A pesquisa começou com pouco mais de meio milhão de aplicativos Android. 155 mil deles eram baseados no Firebase e ele usou a API REST da plataforma para acessar os dados armazenados pelos aplicativos. Os bancos de dados de 11.730 dos aplicativos eram acessíveis ao público e não estavam protegidos por uma senha, e deles, 4.282 continham informações confidenciais. Os dados vazados incluíam, entre outras coisas:
- 156 mil endereços IP
- 560 mil endereços físicos
- 1 milhão de senhas /li>
- 4,4 milhões de nomes de usuários
- 5,3 milhões de números de telefone
- 6,2 milhões de registros contendo dados de GPS
- 6,8 milhões de mensagens de bate-papo
- 7 milhões de endereços de email
- 18,3 milhões de nomes
Além de tudo isso, alguns dos registros expostos também continham dados do cartão de crédito e até fotos de documentos de identificação.

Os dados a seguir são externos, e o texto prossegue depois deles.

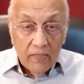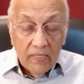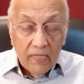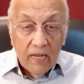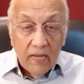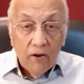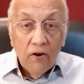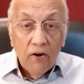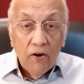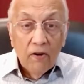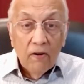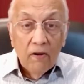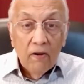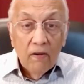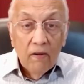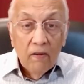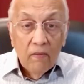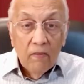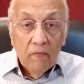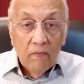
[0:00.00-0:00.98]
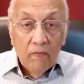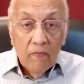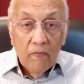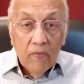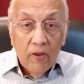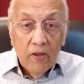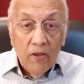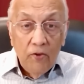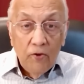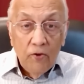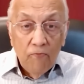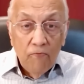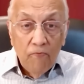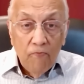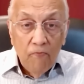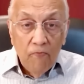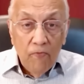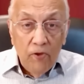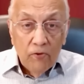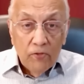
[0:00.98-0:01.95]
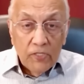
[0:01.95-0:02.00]
And say, Lord,
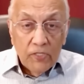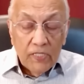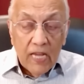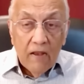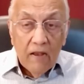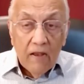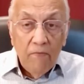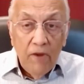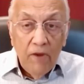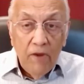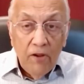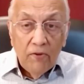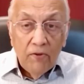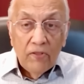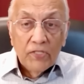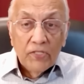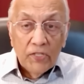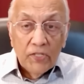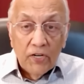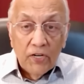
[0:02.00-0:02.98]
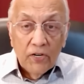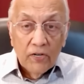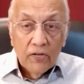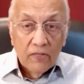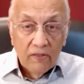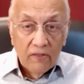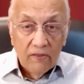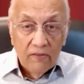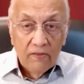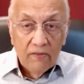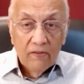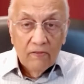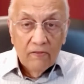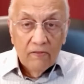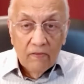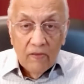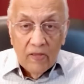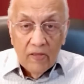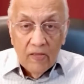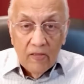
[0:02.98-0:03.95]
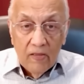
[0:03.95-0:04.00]
you sent me to this earth,
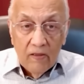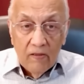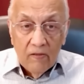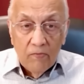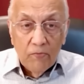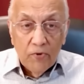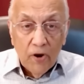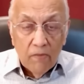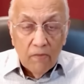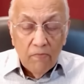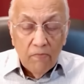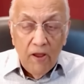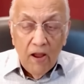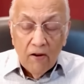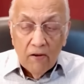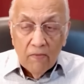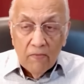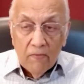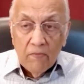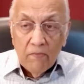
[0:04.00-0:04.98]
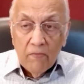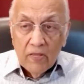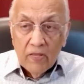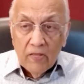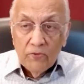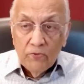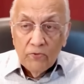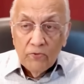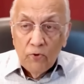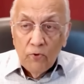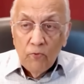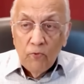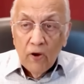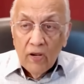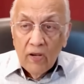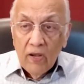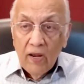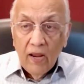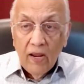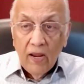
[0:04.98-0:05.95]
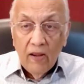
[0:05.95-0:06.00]
brought me out of my mother's womb
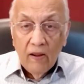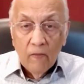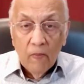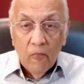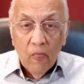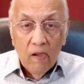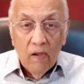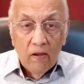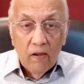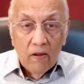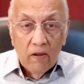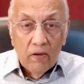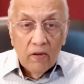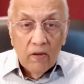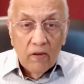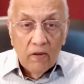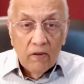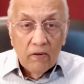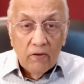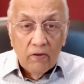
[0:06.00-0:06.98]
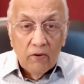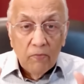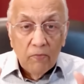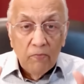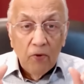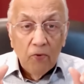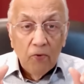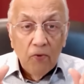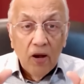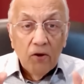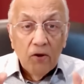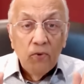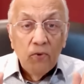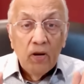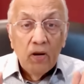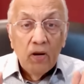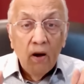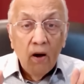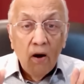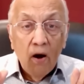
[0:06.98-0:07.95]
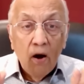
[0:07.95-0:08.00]
one day to be one who
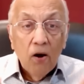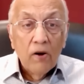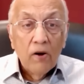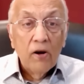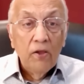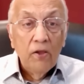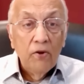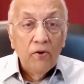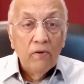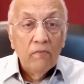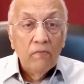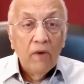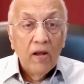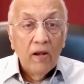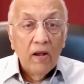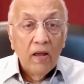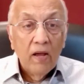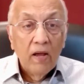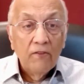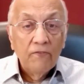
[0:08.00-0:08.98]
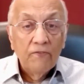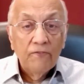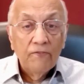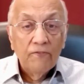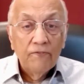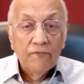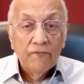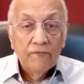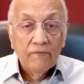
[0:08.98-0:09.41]
will honor you in my life.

Ainda mais preocupante, os dados são armazenados no formato JSON e indexados pelo Bing. Em outras palavras, fazer o download de um banco de dados inteiro cheio de informações confidenciais pode ser tão fácil quanto inserir uma consulta no mecanismo de pesquisa da Microsoft.
Qual é o tamanho exato do problema?
Para enfatizar a seriedade da situação, a equipe de Diachenko tentou colocar os números em perspectiva. Os aplicativos vulneráveis compreendem menos de 1% de todos os aplicativos analisados pelos especialistas, o que pode não parecer muito, mas se assumirmos que a taxa é a mesma para toda a Play Store, chegaremos à conclusão de que cerca de 24 milhares de aplicativos oferecidos no Google Play estão vazando dados confidenciais. E se você acha que isso não é tão ruim, provavelmente considere o fato de que os 4.282 aplicativos que Diachenko e sua equipe analisaram têm uma contagem combinada de downloads de 4,22 bilhões.

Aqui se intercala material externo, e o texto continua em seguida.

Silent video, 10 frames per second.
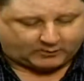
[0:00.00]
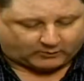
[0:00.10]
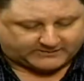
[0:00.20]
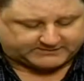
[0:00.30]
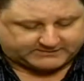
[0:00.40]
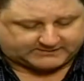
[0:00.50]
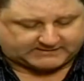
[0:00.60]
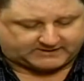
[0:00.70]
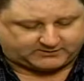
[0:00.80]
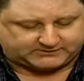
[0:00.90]
one of the things
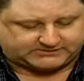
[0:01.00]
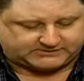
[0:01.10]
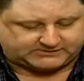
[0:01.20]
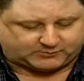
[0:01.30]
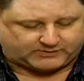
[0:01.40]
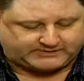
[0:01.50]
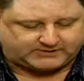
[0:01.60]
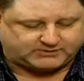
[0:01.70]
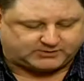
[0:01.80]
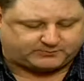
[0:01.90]
I noticed is the one they
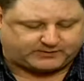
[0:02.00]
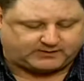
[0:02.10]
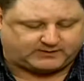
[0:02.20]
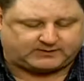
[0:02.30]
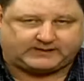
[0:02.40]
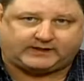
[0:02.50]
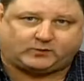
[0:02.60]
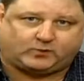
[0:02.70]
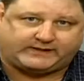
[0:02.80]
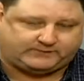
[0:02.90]
took apart had a
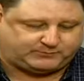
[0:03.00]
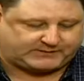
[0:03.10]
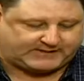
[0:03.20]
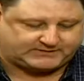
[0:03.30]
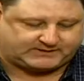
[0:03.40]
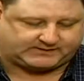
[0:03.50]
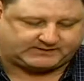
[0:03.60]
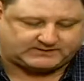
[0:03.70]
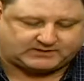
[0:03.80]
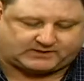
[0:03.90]
white plastic.
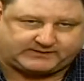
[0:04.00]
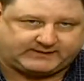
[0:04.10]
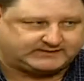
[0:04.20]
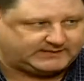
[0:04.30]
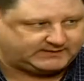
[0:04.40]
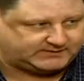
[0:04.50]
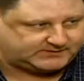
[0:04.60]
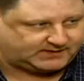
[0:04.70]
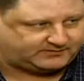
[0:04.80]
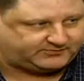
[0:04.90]
This is all the antenna
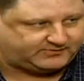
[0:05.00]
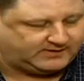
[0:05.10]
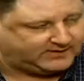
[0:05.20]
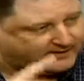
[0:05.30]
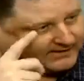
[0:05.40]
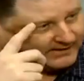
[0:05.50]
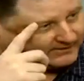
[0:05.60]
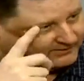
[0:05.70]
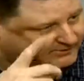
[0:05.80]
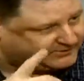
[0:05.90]
stuff. And
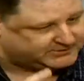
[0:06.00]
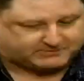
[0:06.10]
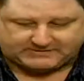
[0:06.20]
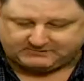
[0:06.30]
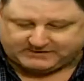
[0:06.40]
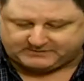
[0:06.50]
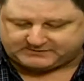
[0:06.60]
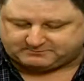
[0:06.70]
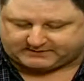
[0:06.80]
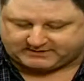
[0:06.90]
it occurred to me maybe
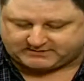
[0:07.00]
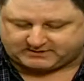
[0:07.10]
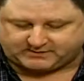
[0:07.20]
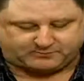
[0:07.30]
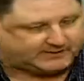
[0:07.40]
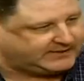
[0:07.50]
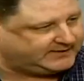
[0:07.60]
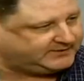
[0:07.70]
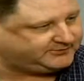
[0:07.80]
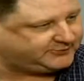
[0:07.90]
it's based on the plan
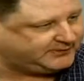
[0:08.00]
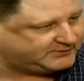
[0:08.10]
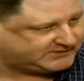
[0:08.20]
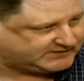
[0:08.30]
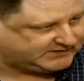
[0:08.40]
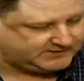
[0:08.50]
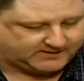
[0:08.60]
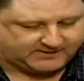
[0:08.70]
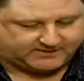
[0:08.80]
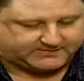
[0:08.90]
and the frequency.
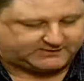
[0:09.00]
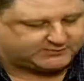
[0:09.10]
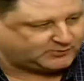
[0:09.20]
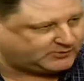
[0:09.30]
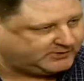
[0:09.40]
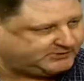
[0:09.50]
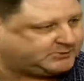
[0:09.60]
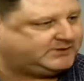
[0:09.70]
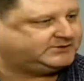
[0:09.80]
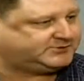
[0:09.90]
They use orange
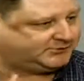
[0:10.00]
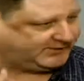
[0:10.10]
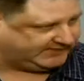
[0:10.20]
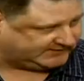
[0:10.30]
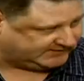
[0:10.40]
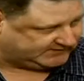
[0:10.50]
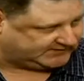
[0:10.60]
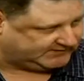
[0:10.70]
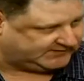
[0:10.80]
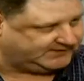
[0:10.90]
ones for AT&T,
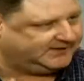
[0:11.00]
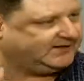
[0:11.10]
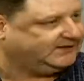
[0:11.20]
oh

O problema vai além do Google Play e Android. Os desenvolvedores de aplicativos iOS e baseados na Web também usam o Firebase, e só podemos imaginar quantos deles cometeram o mesmo erro de configuração.

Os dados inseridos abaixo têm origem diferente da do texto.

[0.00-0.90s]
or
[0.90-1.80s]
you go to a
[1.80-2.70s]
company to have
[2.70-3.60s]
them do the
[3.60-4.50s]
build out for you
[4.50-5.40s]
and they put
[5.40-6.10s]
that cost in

Os criadores dos 4.282 aplicativos vulneráveis foram instados a proteger seus bancos de dados depois que Diachenko divulgou o problema ao Google, e os desenvolvedores de aplicativos móveis são aconselhados a tomar um pouco mais de cuidado ao configurar seus aplicativos baseados no Firebase. Enquanto isso, os usuários são informados de que devem usar senhas exclusivas para todas as suas contas e não devem compartilhar muita informação com os aplicativos em seus smartphones. Infelizmente, neste caso em particular, isso é tudo que eles podem fazer.